WASHINGTON - Consumer confidence last week was unchanged near a five-year high as Americans had the least pessimistic views on the economy since 2008.
The Bloomberg Consumer Comfort Index held at minus 29.7 in the period ended June 2. Sentiment about the current state of the economy improved to the best level since January 2008, and opinions on personal finances were at a one-year high.
Rebounds in housing and stocks have helped upper-income Americans recover much of the wealth lost during the recession, while a drop in firings is probably making the average worker feel more secure in their jobs. At the same time, wage gains that have barely kept up with inflation and a jump in interest rates may be starting to suppress buying plans, raising concern about the outlook for spending.

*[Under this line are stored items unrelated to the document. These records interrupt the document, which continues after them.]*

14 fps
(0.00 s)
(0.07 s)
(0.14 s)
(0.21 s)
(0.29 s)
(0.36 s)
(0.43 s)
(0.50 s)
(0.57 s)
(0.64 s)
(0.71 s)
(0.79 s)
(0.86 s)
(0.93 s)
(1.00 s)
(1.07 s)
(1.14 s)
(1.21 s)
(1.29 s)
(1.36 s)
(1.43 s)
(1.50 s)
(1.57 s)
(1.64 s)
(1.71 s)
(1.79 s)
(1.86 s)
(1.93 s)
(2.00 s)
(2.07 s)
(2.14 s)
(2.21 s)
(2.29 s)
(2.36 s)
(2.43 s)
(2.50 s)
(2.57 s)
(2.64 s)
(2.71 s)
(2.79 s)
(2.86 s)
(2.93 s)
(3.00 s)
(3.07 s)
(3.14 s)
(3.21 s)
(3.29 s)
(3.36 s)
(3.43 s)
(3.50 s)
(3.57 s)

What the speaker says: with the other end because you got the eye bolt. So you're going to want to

“People are more certain about their own employment and wage prospects,” said Joseph Brusuelas, a senior economist at Bloomberg LP in New York. “The rising equity and home prices are certainly having an interesting effect on upper-income Americans, who seem to have captured a portion of the recovery in overall national wealth.”
Sentiment for households earning between $75,000 and $100,000 annually reached a five-year high, eclipsing confidence among the highest income earners.

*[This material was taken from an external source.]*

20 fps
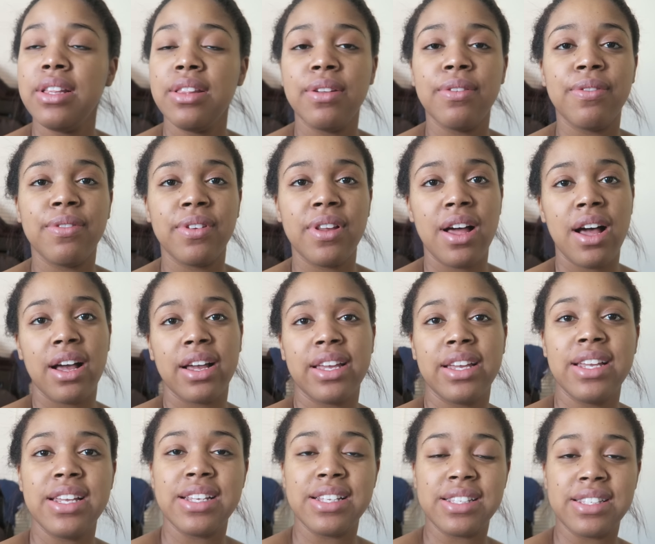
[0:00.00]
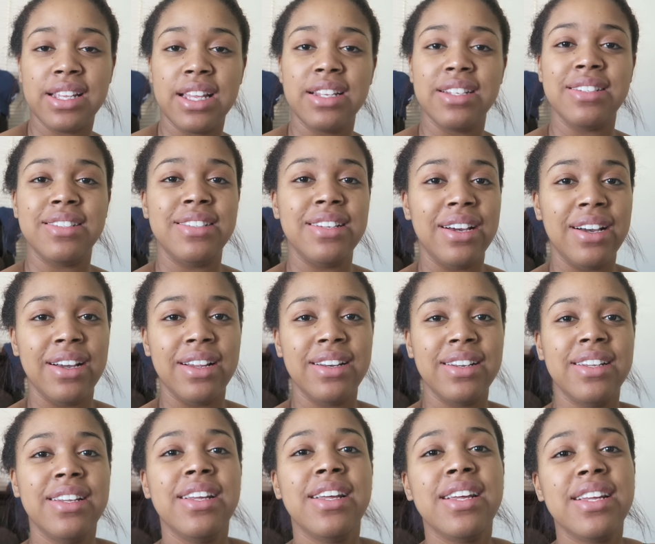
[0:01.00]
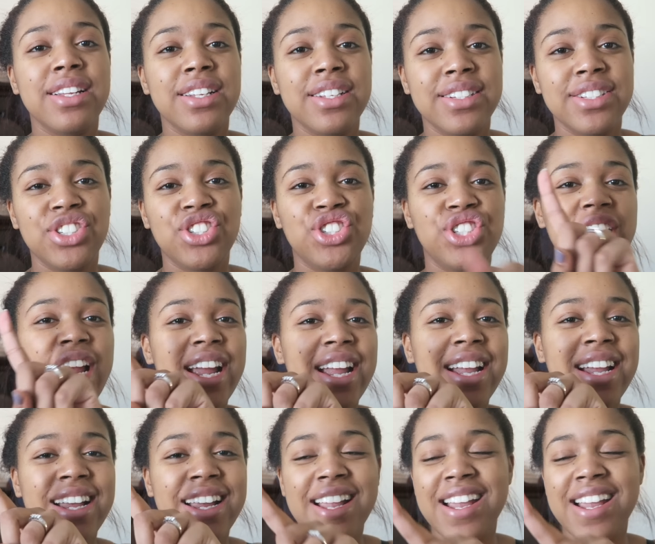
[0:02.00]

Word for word: The vlog is done. Check.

Fewer Americans filed applications for unemployment benefits last week, indicating companies are confident demand will be sustained in the face of federal budget cuts and tax increases, other figures showed today.

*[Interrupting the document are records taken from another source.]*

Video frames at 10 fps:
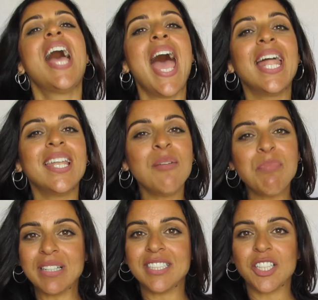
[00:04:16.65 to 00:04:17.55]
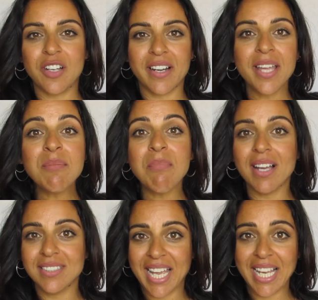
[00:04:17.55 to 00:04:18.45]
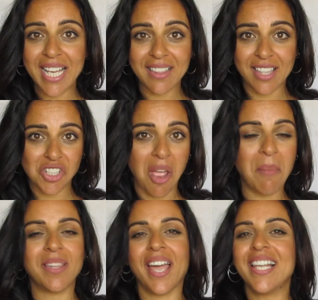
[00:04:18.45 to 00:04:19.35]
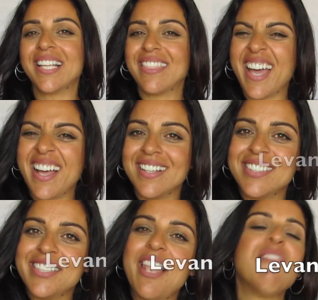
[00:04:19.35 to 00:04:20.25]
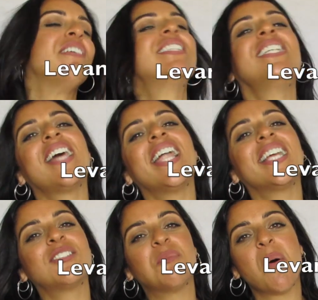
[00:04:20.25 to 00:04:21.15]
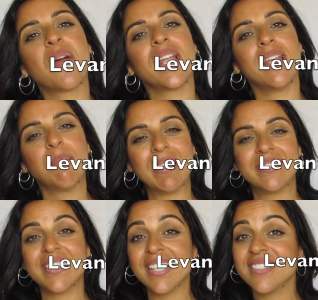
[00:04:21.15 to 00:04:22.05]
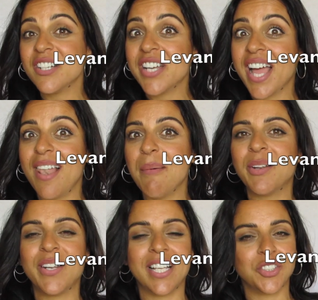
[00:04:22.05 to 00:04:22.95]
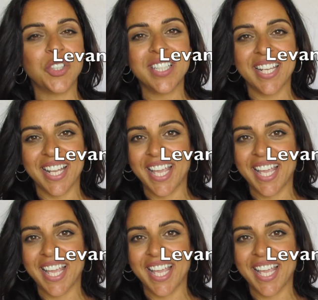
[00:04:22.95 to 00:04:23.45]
and in particular in my dialect, the Shami dialect, the Levantine dialect spoken in Palestine, Syria, Lebanon, and Jordan.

Jobless claims decreased by 11,000 to 346,000 in the week ended June 1 from 357,000, the Labor Department reported. The total number of people receiving benefits declined to 2.95 million. It reached a five-year low of 2.92 million two weeks ago.
Stocks rose as investors consider whether the Federal Reserve will begin scaling back stimulus. The Standard & Poor’s 500 Index climbed 0.1 percent to 1,609.98 at 9:54 a.m. in New York.
Two of the comfort index’s components improved last week. The gauge on consumers’ current view about the economy climbed to minus 53 from minus 54.7, while the measure of personal finances rose to 4.6, its best reading since April 2012, from 2.8.
Fewer consumers said the time was right to purchase needed items, as a measure of the buying climate fell to minus 40.8, a two-month low, from minus 37.3 a week earlier. The measure reached a more than five-year high of minus 31.5 four weeks ago.
During that time, mortgage rates have skyrocketed amid concern Federal Reserve policy makers will scale back on the amount of bonds they buy each month. The rate on a 30-year fixed home loan shot up to 3.81 percent in the week ended May 30, the highest level in a year, from 3.35 percent in the week ended May 2, according to figures from Freddie Mac. It reached a record- low 3.31 percent in late November.
Other reports on buyer sentiment have followed the comfort index in showing improvement. The Conference Board’s confidence index rose in May to the highest level since February 2008, while the Thomson Reuters/University of Michigan sentiment gauge reached its highest level since July 2007.
A housing market rebound could be brightening moods. The S&P/Case-Shiller index of property values in 20 cities increased 10.9 percent in the year to March, the biggest 12-month gain since April 2006, a report showed last month.